_About this task_.
What is needed is an exact transcription of every record, minus the pictures.

_Available data_.
***

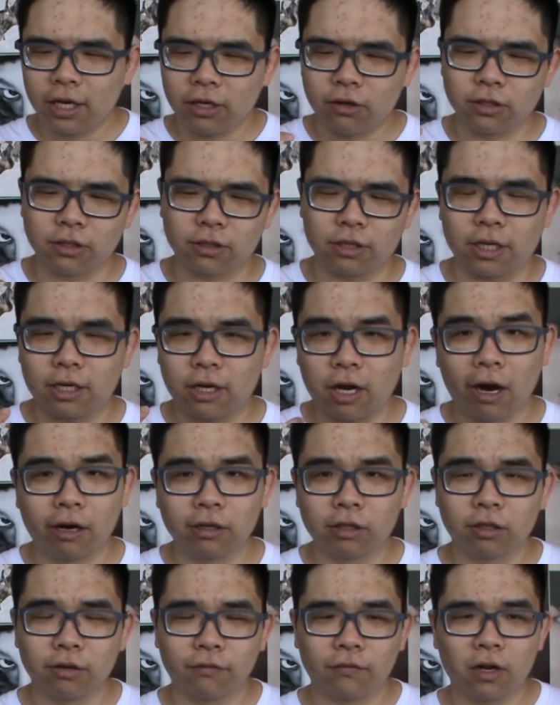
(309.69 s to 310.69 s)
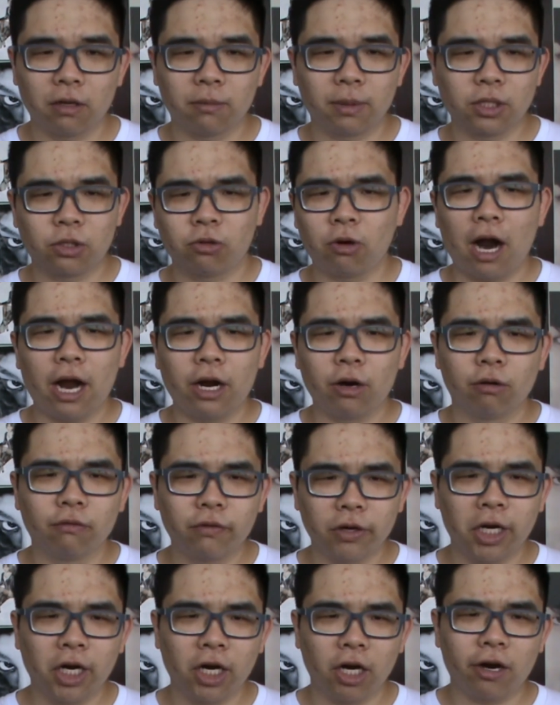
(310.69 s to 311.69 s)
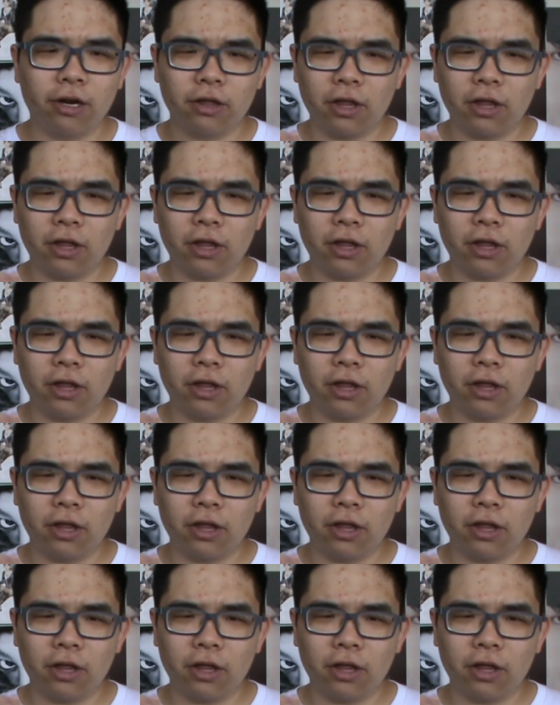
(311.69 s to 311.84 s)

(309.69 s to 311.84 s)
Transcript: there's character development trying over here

***

_Solved exercise_.
(309.69 s to 310.69 s)
(310.69 s to 311.69 s)
(311.69 s to 311.84 s)

(309.69 s to 311.84 s)
Transcript: there's character development trying over here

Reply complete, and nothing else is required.